Former FBI Director James Comey.
Former FBI Director James Comey.
Kevin Lamarque / Reuters

The Washington Post reported Tuesday that Trump had asked Coats to do precisely that. And Comey’s prepared remarks confirm earlier press reports that Trump had asked Comey directly to drop the Flynn probe into his contacts with Russian officials ― contacts that Acting Attorney General Sally Yates warned could make Flynn a blackmail target. (Yates was fired soon afterward, ostensibly for refusing to defend Trump’s travel ban in court.)

U.S. intelligence agencies have concluded that Russia worked to hurt Clinton and help Trump during the 2016 election, in part by stealing documents and emails from the Democratic Party and from Clinton’s campaign chairman and then releasing embarrassing ones on a near daily basis in the final weeks of the campaign through WikiLeaks.

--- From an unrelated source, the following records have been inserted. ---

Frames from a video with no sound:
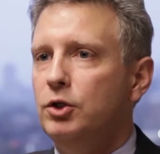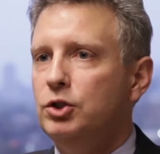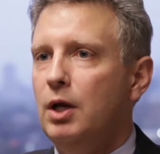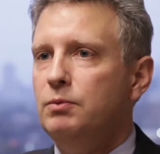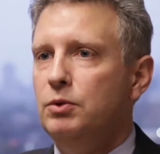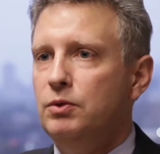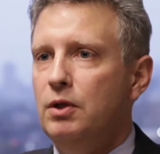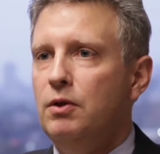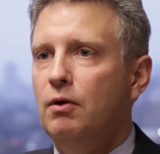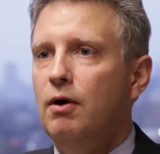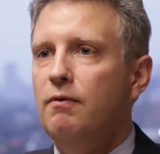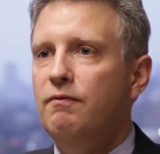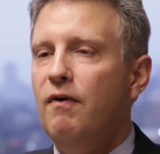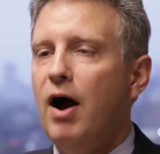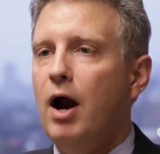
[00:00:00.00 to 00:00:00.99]
substance in their
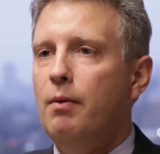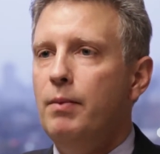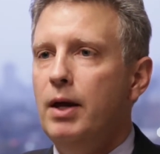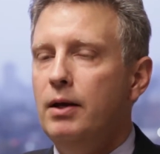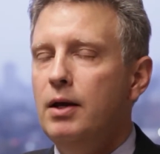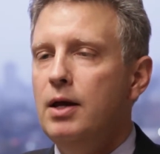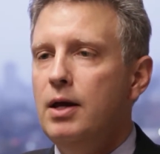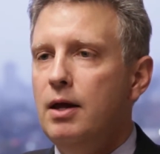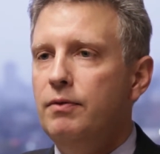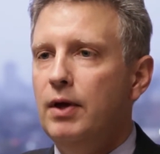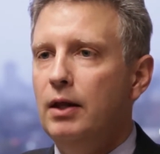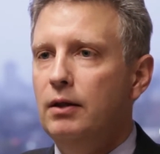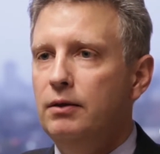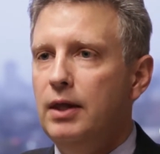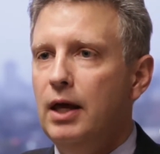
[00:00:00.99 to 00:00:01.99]
environment
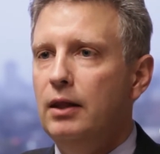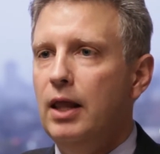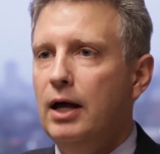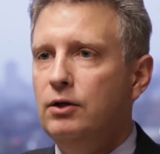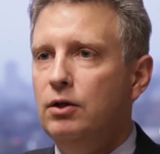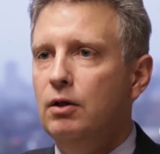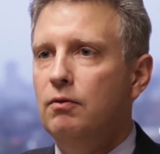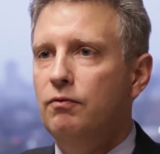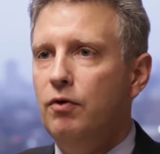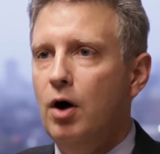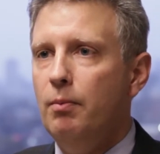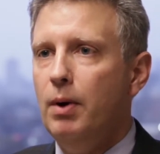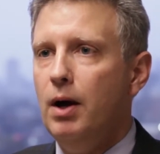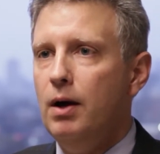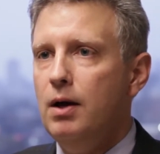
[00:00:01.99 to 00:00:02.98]
that led to the
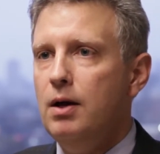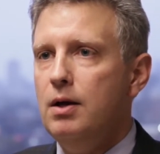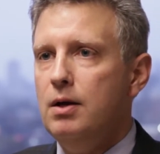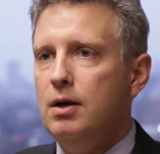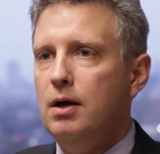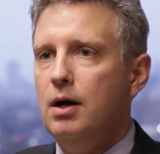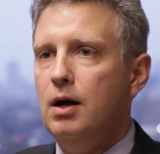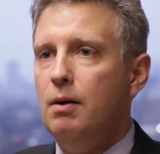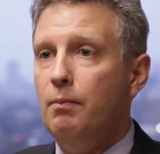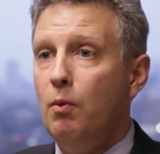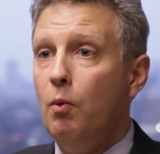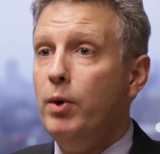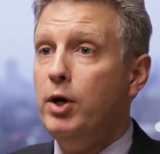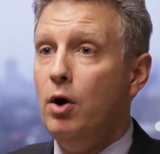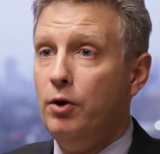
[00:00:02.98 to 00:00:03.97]
lymphoma,
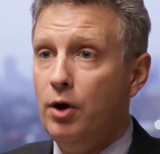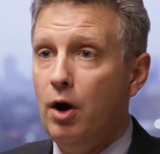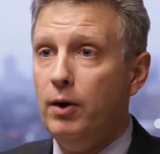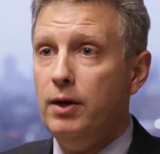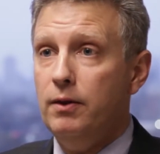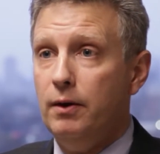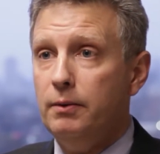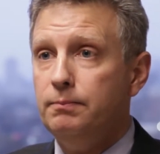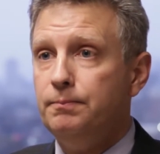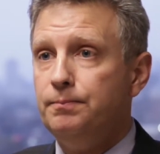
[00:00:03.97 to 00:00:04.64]
we don't know either.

Trump praised WikiLeaks for doing this in almost every campaign appearance in October, and for months claimed that it was impossible to know who had stolen the emails.

That Russian meddling, and possible collusion with the Trump campaign, remains under investigation by the FBI and committees in both the House and Senate. After Trump fired Comey, Trump’s Justice Department appointed Robert Mueller, who ran the FBI from 2001-2013, as special counsel to run the Russia investigation.